Depuis l'arrivée d'une nouvelle direction en 2022, les syndicats ont exprimé des préoccupations quant à la dégradation des conditions de travail. En tout, 11 salariés ont saisi le Conseil des Prud'hommes, parmi lesquels 9 pour des licenciements. Selon Force ouvrière, la direction a refusé de commenter en affirmant que la gestion du personnel était une affaire interne ne nécessitant pas de prise de position publique. Cette réponse a laissé les employés sans explications concernant leur situation.
Les trois salariés concernés par ces licenciements affirment n'avoir jamais été informés de l'utilisation des caméras de vidéosurveillance installées à bord des bus pendant leur travail. Nadia, conductrice de bus depuis 11 ans, s'indigne : "La vidéoprotection est censée protéger les usagers et le personnel, pas les sanctionner".
Neuf procédures pour licenciement aux prud'hommes
Les syndicats sont en lien direct avec les salariés affectés par ces licenciements controversés. Comme le souligne Nordine Guehrar, délégué syndical de Force ouvrière : "Il est inacceptable que la direction utilise les caméras à des fins disciplinaires". Cela soulève des questions éthiques, notamment sur les violations potentielles de la vie privée au travail.
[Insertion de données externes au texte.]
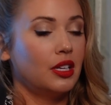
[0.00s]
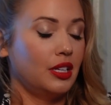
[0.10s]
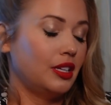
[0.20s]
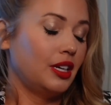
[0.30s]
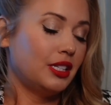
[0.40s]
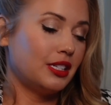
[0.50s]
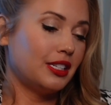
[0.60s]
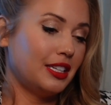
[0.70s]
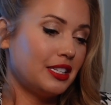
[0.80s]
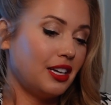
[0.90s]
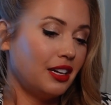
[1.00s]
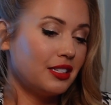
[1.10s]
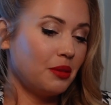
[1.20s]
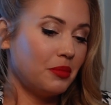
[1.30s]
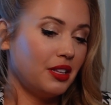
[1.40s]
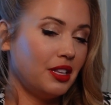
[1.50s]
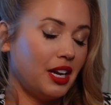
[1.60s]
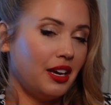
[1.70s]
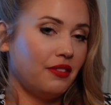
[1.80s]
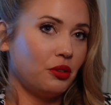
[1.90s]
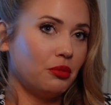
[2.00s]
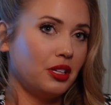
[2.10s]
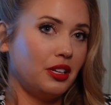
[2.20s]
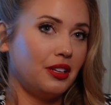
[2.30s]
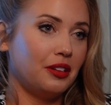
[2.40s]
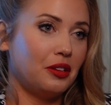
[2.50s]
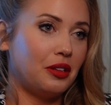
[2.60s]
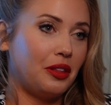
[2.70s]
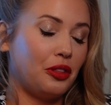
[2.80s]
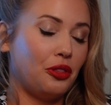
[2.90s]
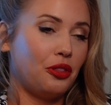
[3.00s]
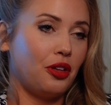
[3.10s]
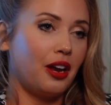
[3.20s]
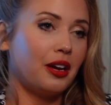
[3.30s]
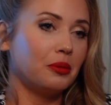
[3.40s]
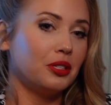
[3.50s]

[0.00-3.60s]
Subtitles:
It's not something that I ever really thought I would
Pierre*, un chauffeur de bus avec plus de 14 ans d'expérience, raconte son expérience des licenciements : "On m'a reproché d'avoir pris un croissant et un café au volant. En tant que diabétique, je dois m'alimenter pour éviter des hypoglycémies". De son côté, Nadia explique la détresse psychologique engendrée par son licenciement : "Je suis anéantie, je suis désormais en dépression suite à cette situation".
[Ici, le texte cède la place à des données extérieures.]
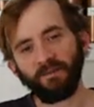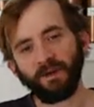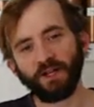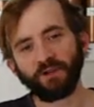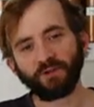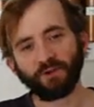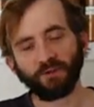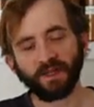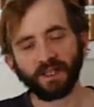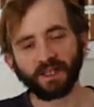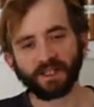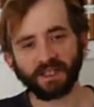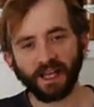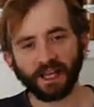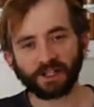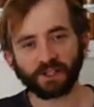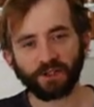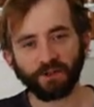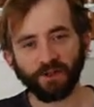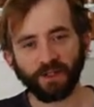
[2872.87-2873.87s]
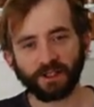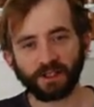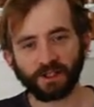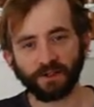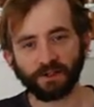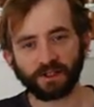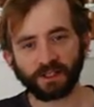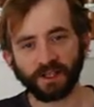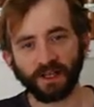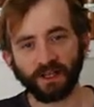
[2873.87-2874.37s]
bedroom that's next to it.
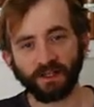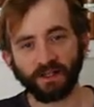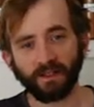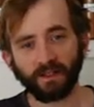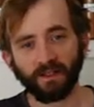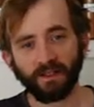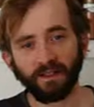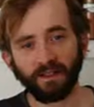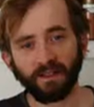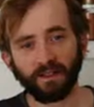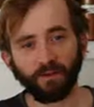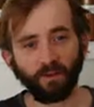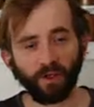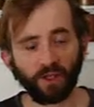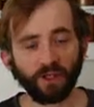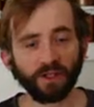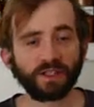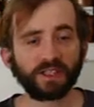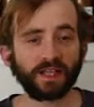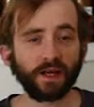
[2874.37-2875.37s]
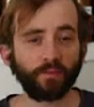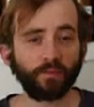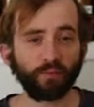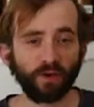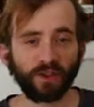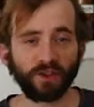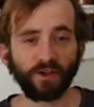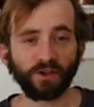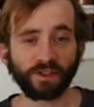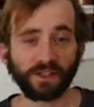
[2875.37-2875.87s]
So it's like, we could
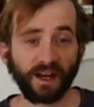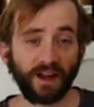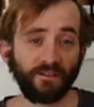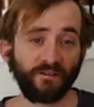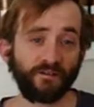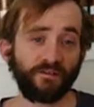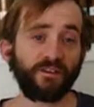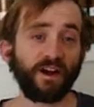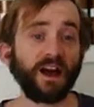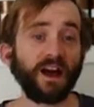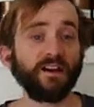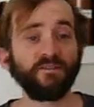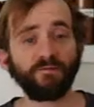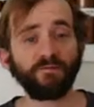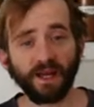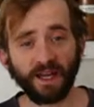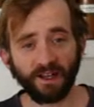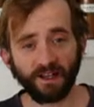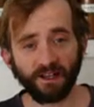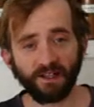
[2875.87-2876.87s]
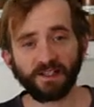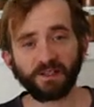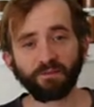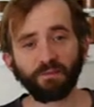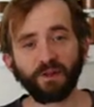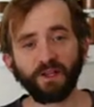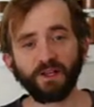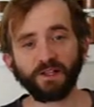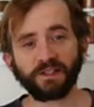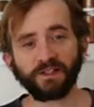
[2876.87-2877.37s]
separate those and have 5 beds
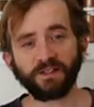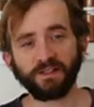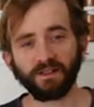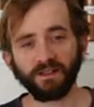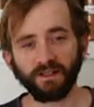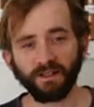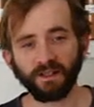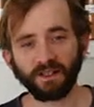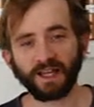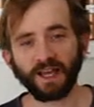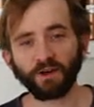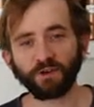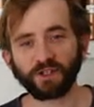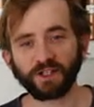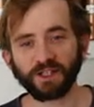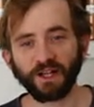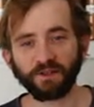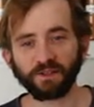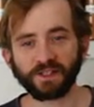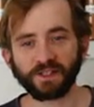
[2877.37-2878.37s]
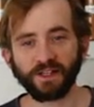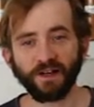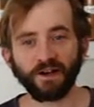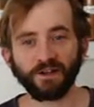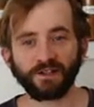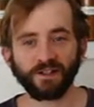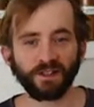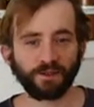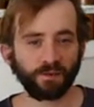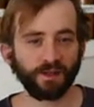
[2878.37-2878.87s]
plus a couch
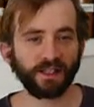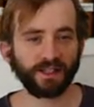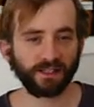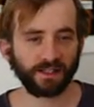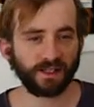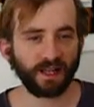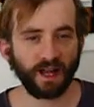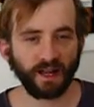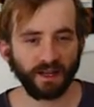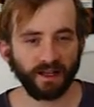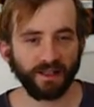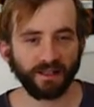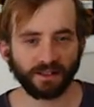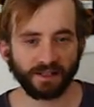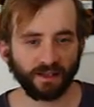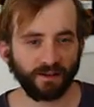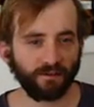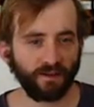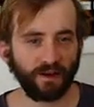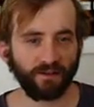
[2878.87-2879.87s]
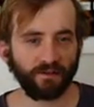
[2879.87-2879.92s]
downstairs. And this place is tiny. It's like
Les deux conducteurs espèrent que leurs recours auprès des prud'hommes permettront une éventuelle réintégration au sein de l'entreprise. Les syndicats continuent de dénoncer ces méthodes, plaidant pour une révision des pratiques de surveillance et de gestion des employés chez Forbus. Ils insistent sur le fait que le droit du travail doit être respecté afin de garantir un environnement de travail juste et éthique.